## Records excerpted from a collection
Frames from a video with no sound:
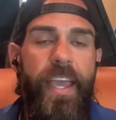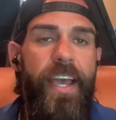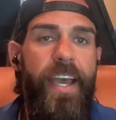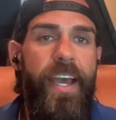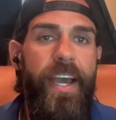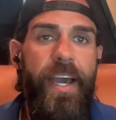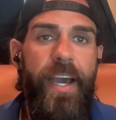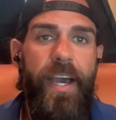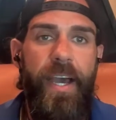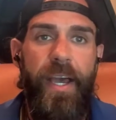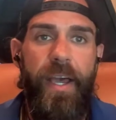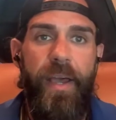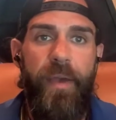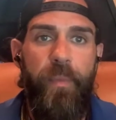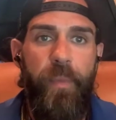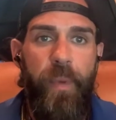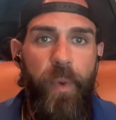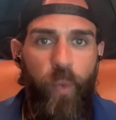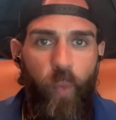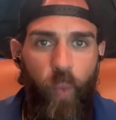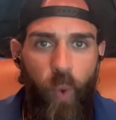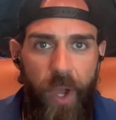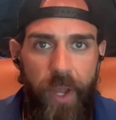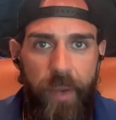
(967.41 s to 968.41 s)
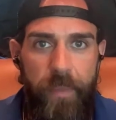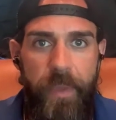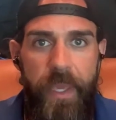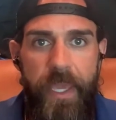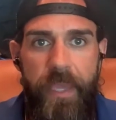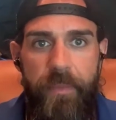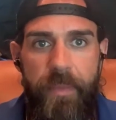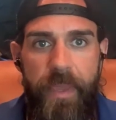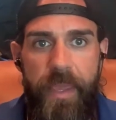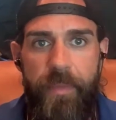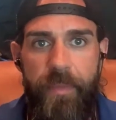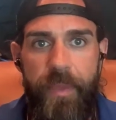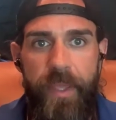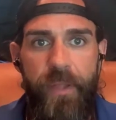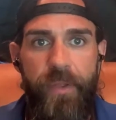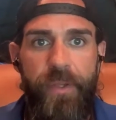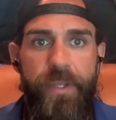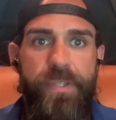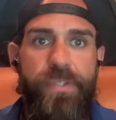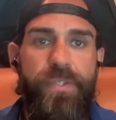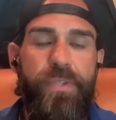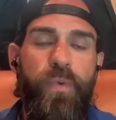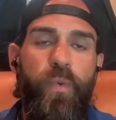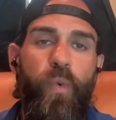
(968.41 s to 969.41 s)
But one big meat meal
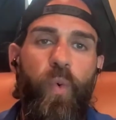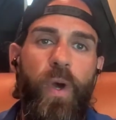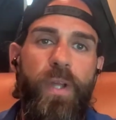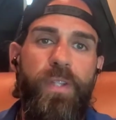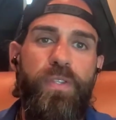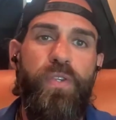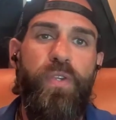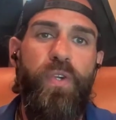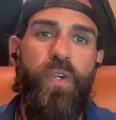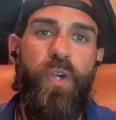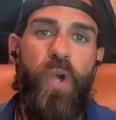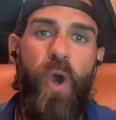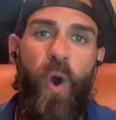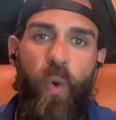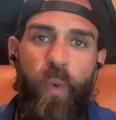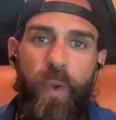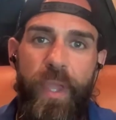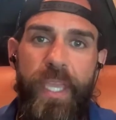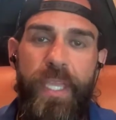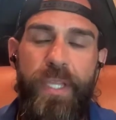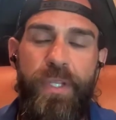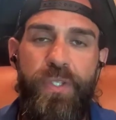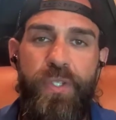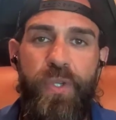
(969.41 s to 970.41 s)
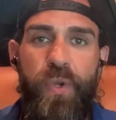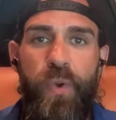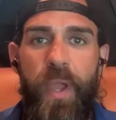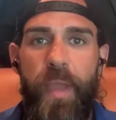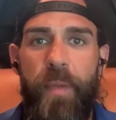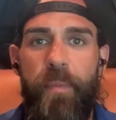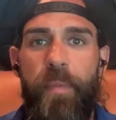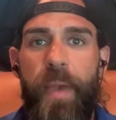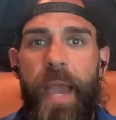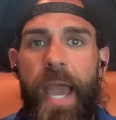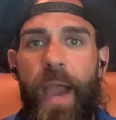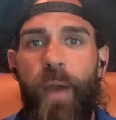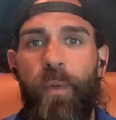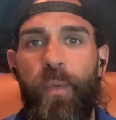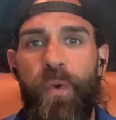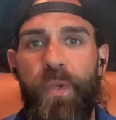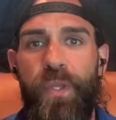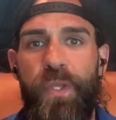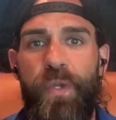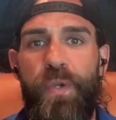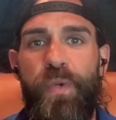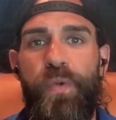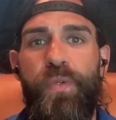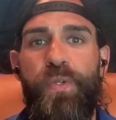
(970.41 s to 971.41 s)
is what's going to empower
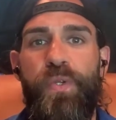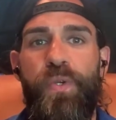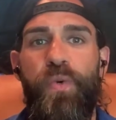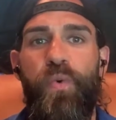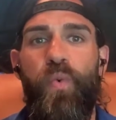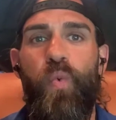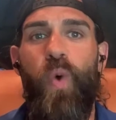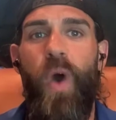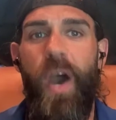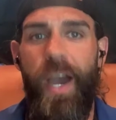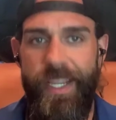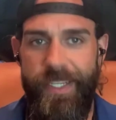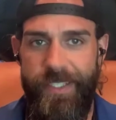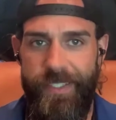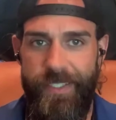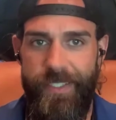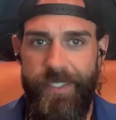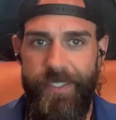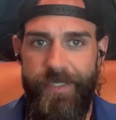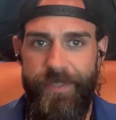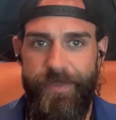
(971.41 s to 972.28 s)
you to what?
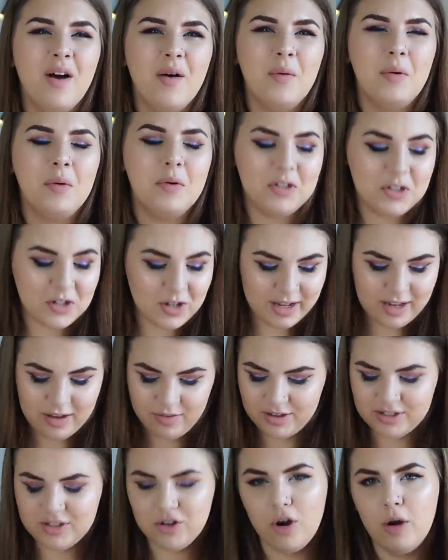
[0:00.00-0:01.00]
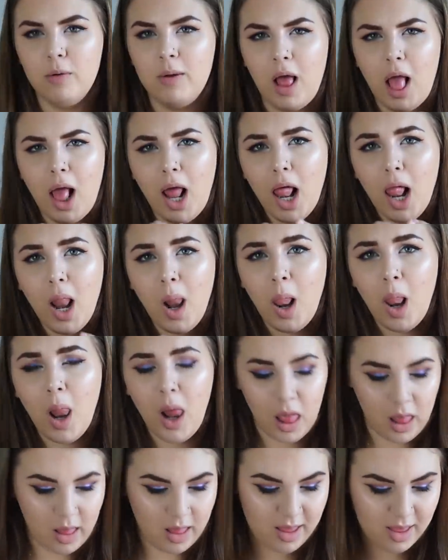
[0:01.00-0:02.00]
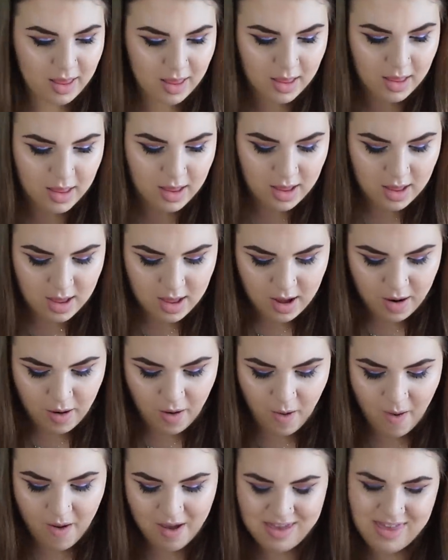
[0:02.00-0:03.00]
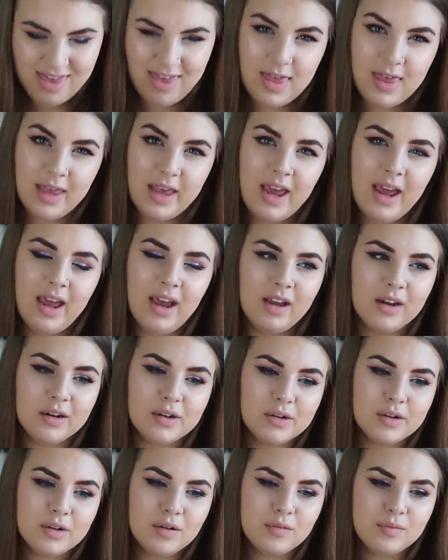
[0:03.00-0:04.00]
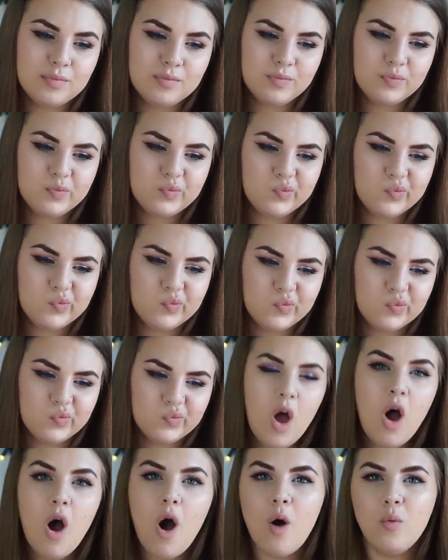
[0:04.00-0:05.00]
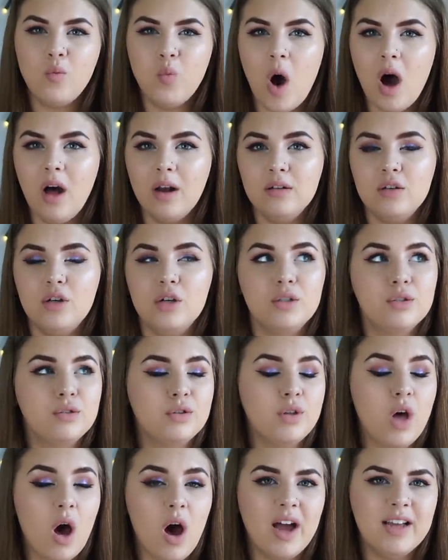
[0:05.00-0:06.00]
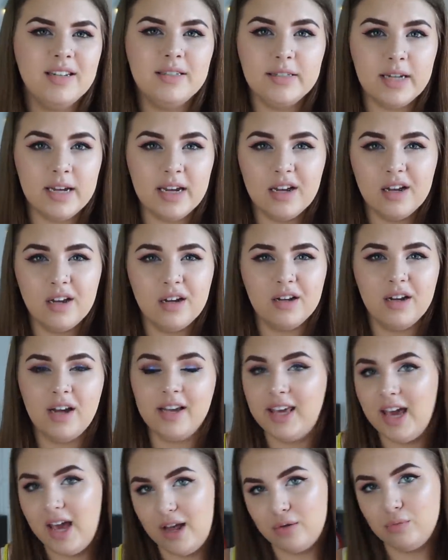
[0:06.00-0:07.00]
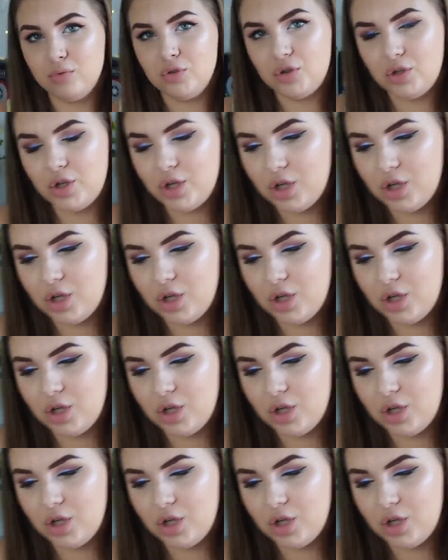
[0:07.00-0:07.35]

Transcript: What should I give it? Sorry, I think a one because the idea again was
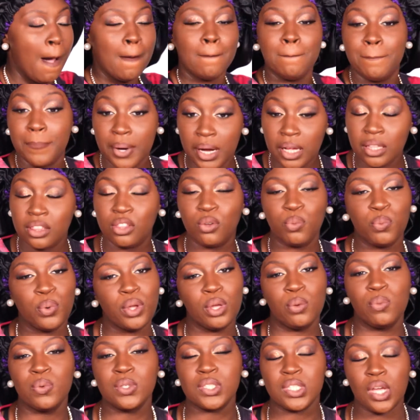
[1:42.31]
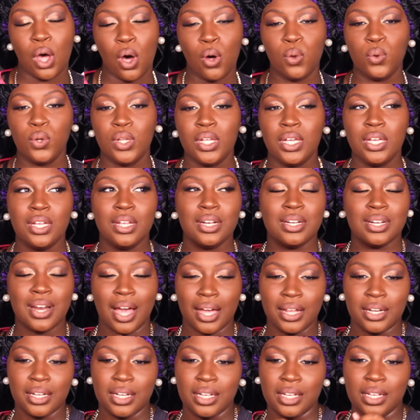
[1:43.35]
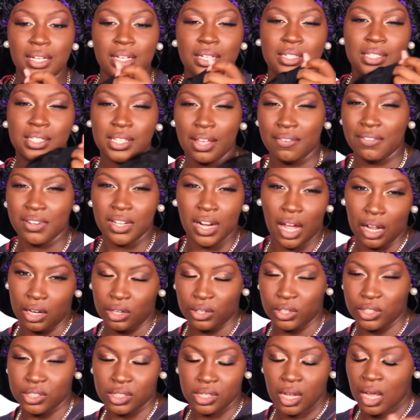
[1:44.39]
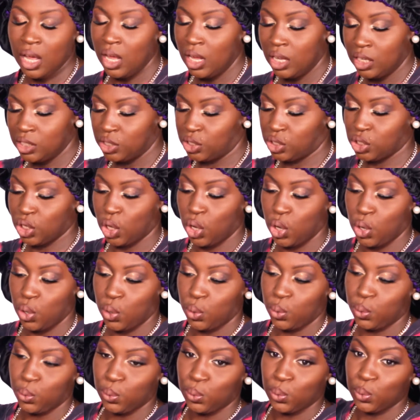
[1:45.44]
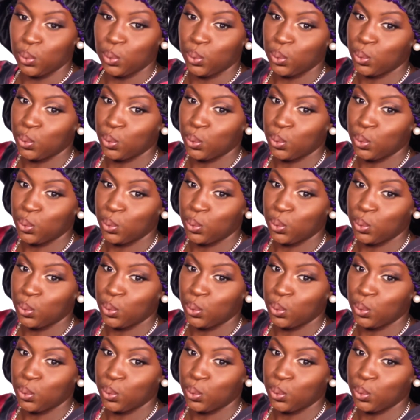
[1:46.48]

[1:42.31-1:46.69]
But the wig was only $97. So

## WHAT IS BEING ASKED
Set down again, exactly, the lines from the one with "(967.41 s to 968.41 s)" to the last line of the data, both included and pictures excluded.

## SOLUTION
(967.41 s to 968.41 s)
(968.41 s to 969.41 s)
But one big meat meal
(969.41 s to 970.41 s)
(970.41 s to 971.41 s)
is what's going to empower
(971.41 s to 972.28 s)
you to what?
[0:00.00-0:01.00]
[0:01.00-0:02.00]
[0:02.00-0:03.00]
[0:03.00-0:04.00]
[0:04.00-0:05.00]
[0:05.00-0:06.00]
[0:06.00-0:07.00]
[0:07.00-0:07.35]

Transcript: What should I give it? Sorry, I think a one because the idea again was
[1:42.31]
[1:43.35]
[1:44.39]
[1:45.44]
[1:46.48]

[1:42.31-1:46.69]
But the wig was only $97. So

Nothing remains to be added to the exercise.